▸ **TASK STATEMENT**: Quote exactly, and only, the lines from the one containing "[5:50.10-5:51.10]" through the end of the material below. Skip pictures.

▸ **DATASET ENTRIES**:

———

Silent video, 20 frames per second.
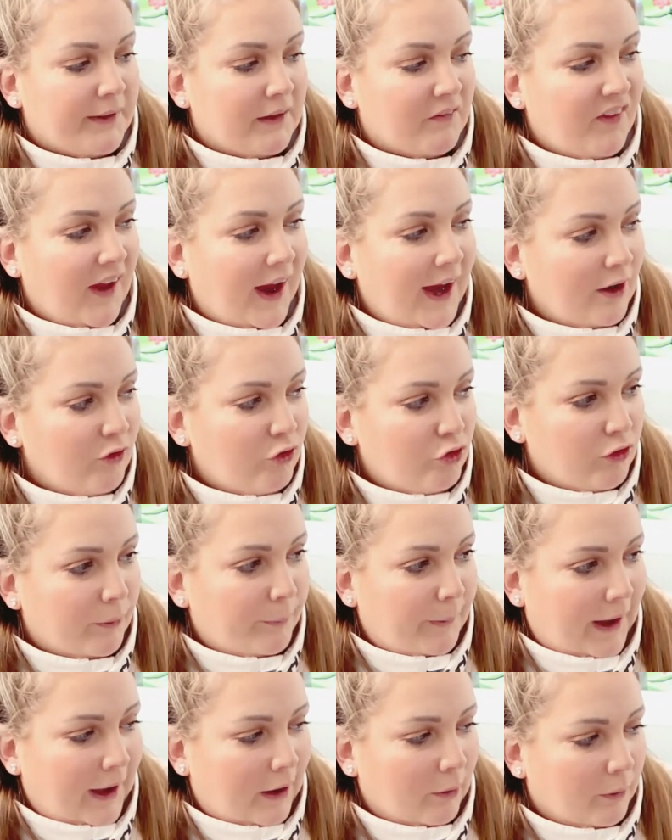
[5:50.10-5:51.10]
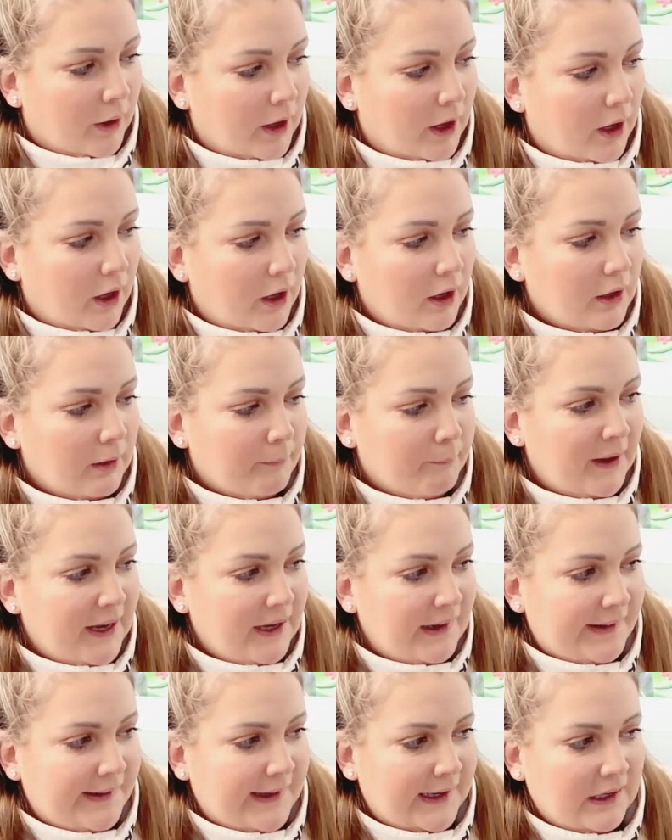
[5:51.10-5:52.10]
gives extra power,
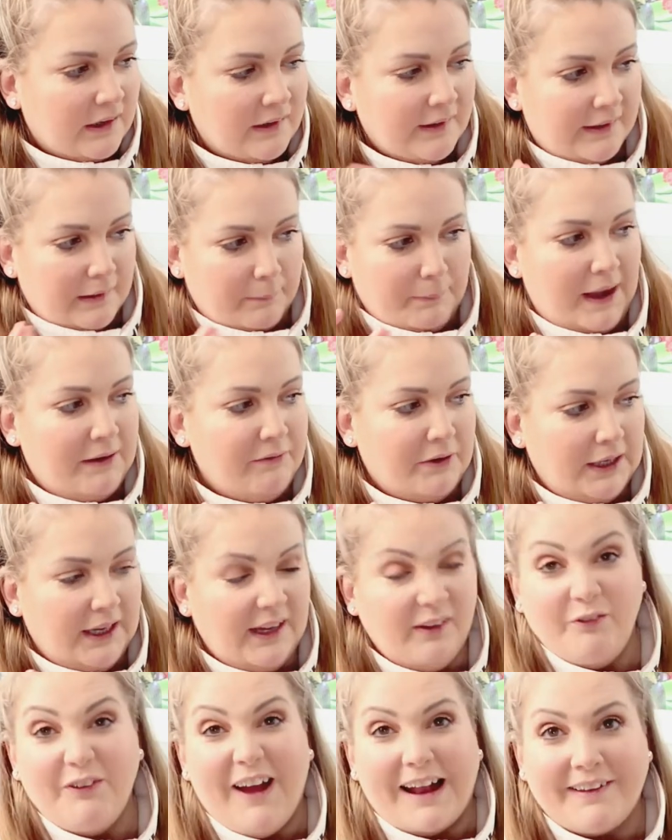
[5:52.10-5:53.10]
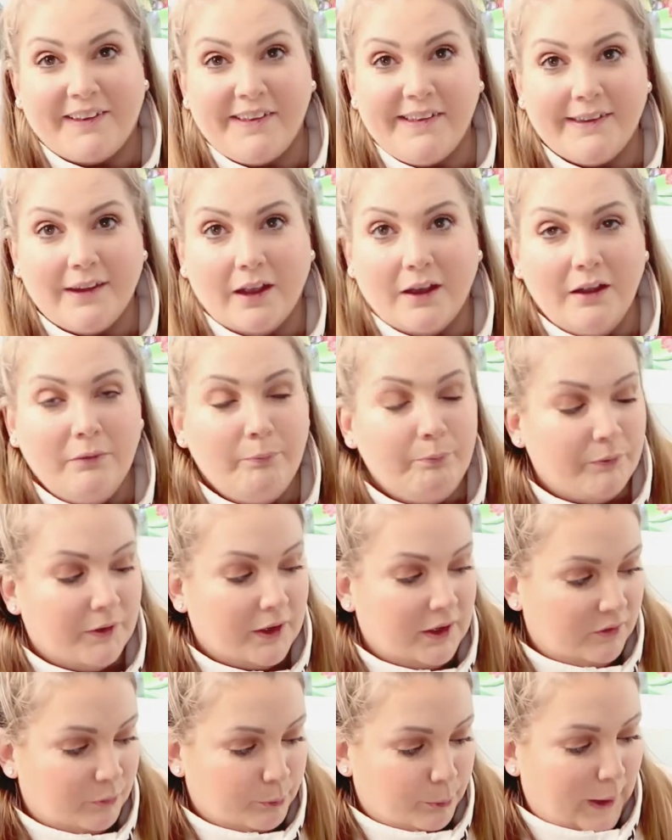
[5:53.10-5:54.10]
makes things apparently faster
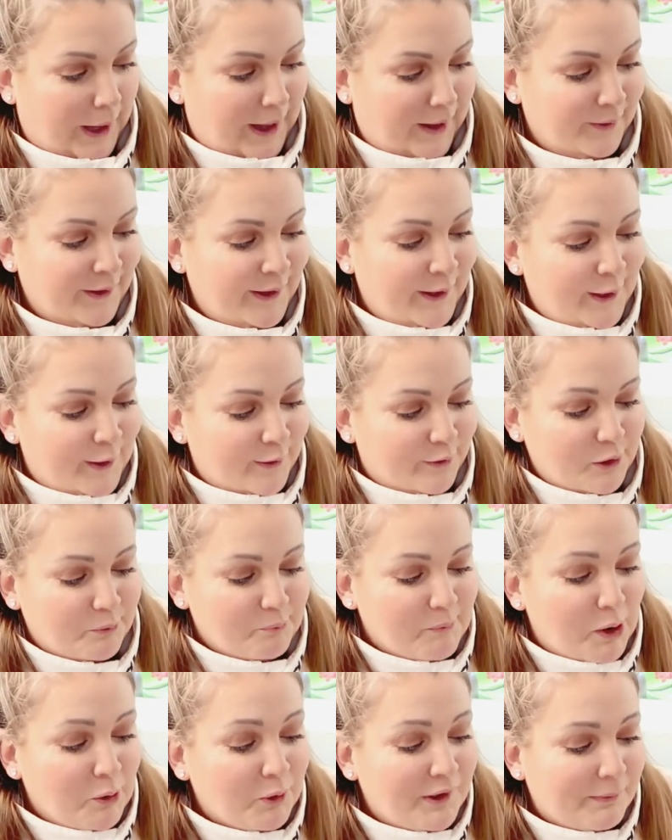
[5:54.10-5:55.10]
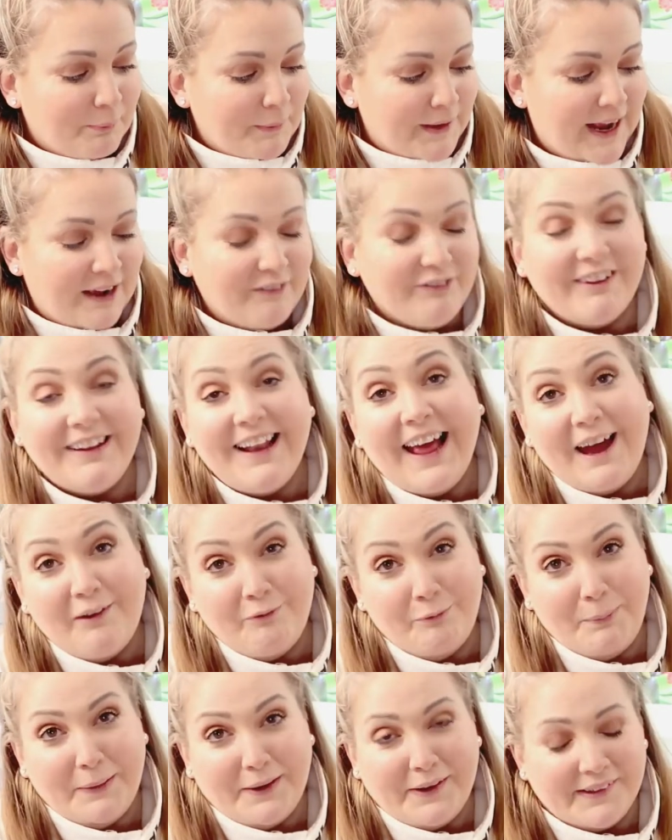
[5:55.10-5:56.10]
as well. So my husband had the
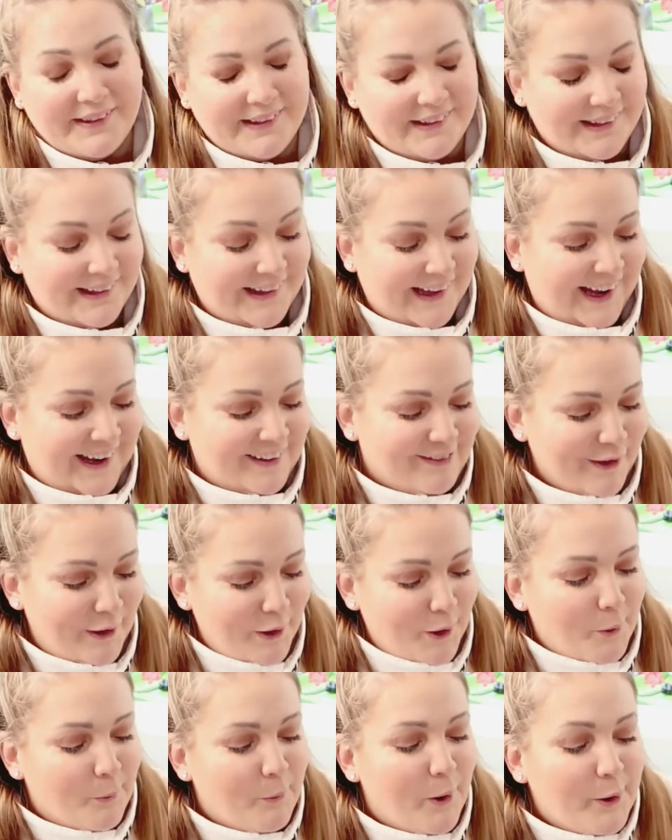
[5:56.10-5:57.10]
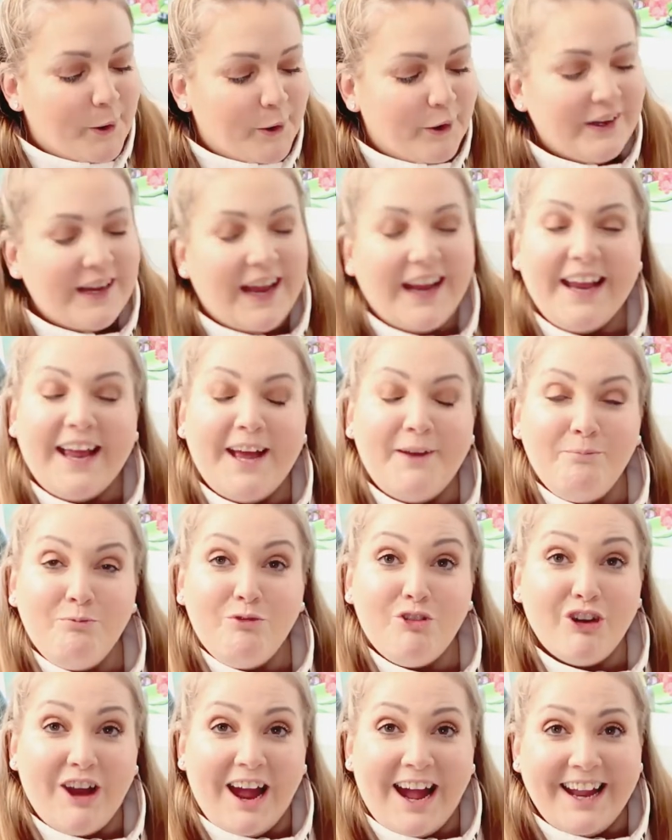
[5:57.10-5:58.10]
laugh because he said, what could I
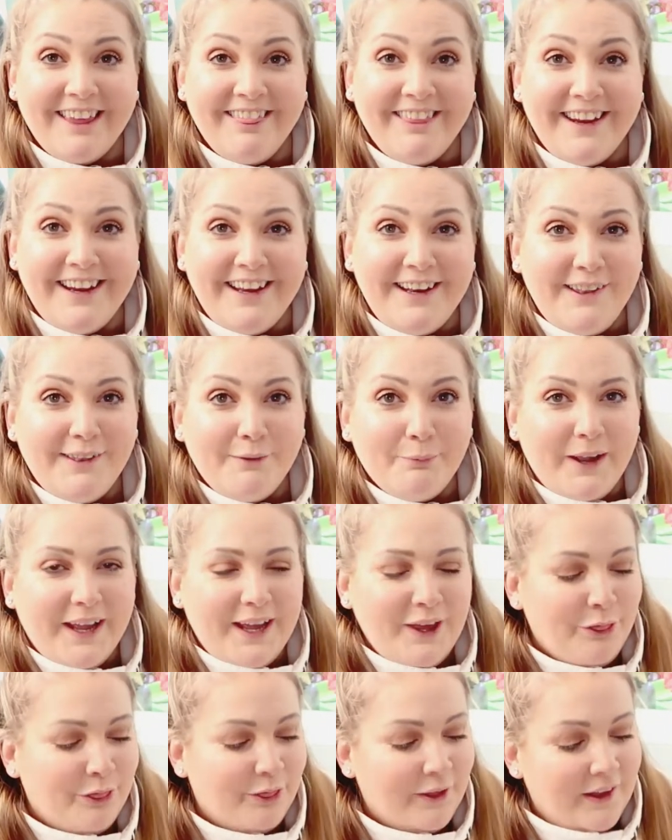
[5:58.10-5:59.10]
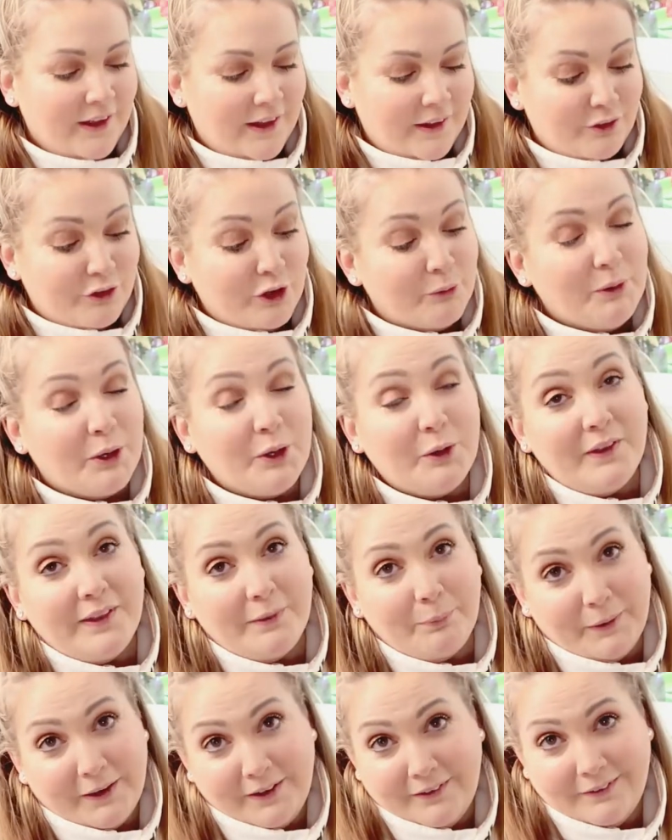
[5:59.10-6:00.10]
try these with? So my
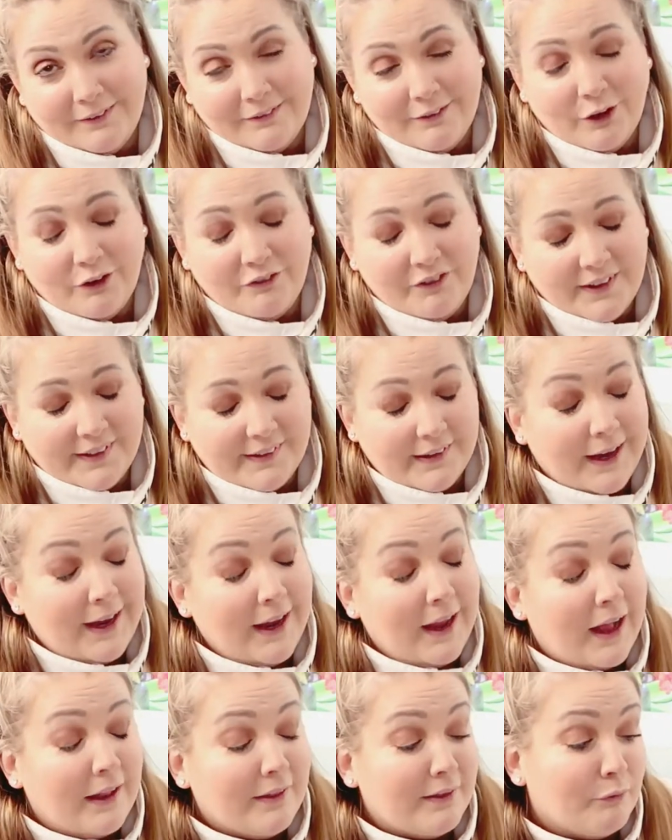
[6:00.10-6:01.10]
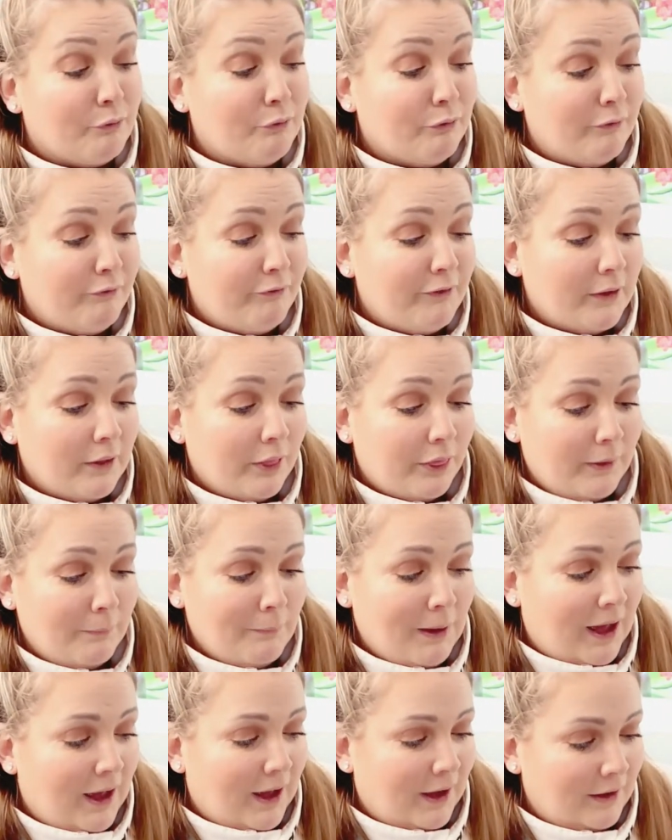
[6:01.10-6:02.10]
husband obviously has a filthy
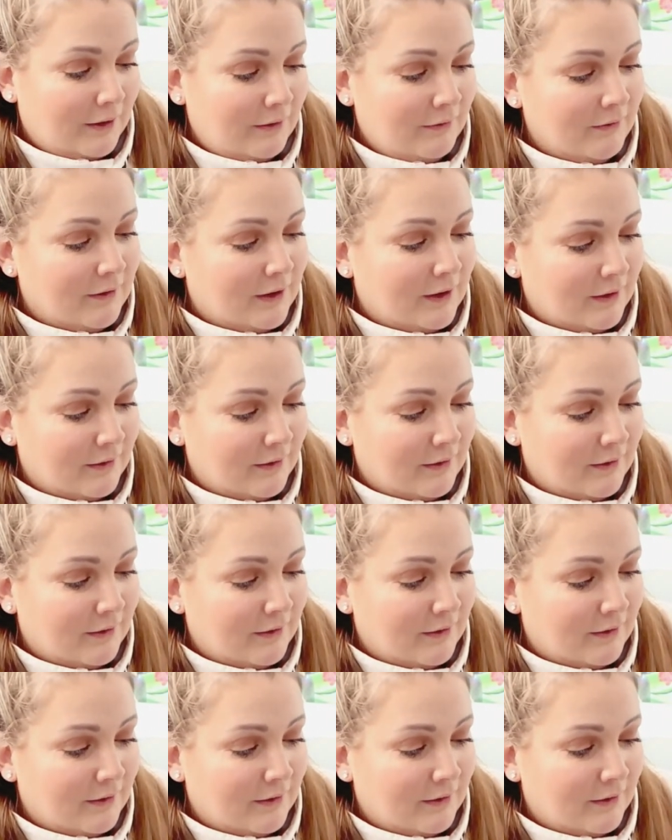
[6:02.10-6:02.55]
mind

———

▸ **ANSWER BOX**:
[5:50.10-5:51.10]
[5:51.10-5:52.10]
gives extra power,
[5:52.10-5:53.10]
[5:53.10-5:54.10]
makes things apparently faster
[5:54.10-5:55.10]
[5:55.10-5:56.10]
as well. So my husband had the
[5:56.10-5:57.10]
[5:57.10-5:58.10]
laugh because he said, what could I
[5:58.10-5:59.10]
[5:59.10-6:00.10]
try these with? So my
[6:00.10-6:01.10]
[6:01.10-6:02.10]
husband obviously has a filthy
[6:02.10-6:02.55]
mind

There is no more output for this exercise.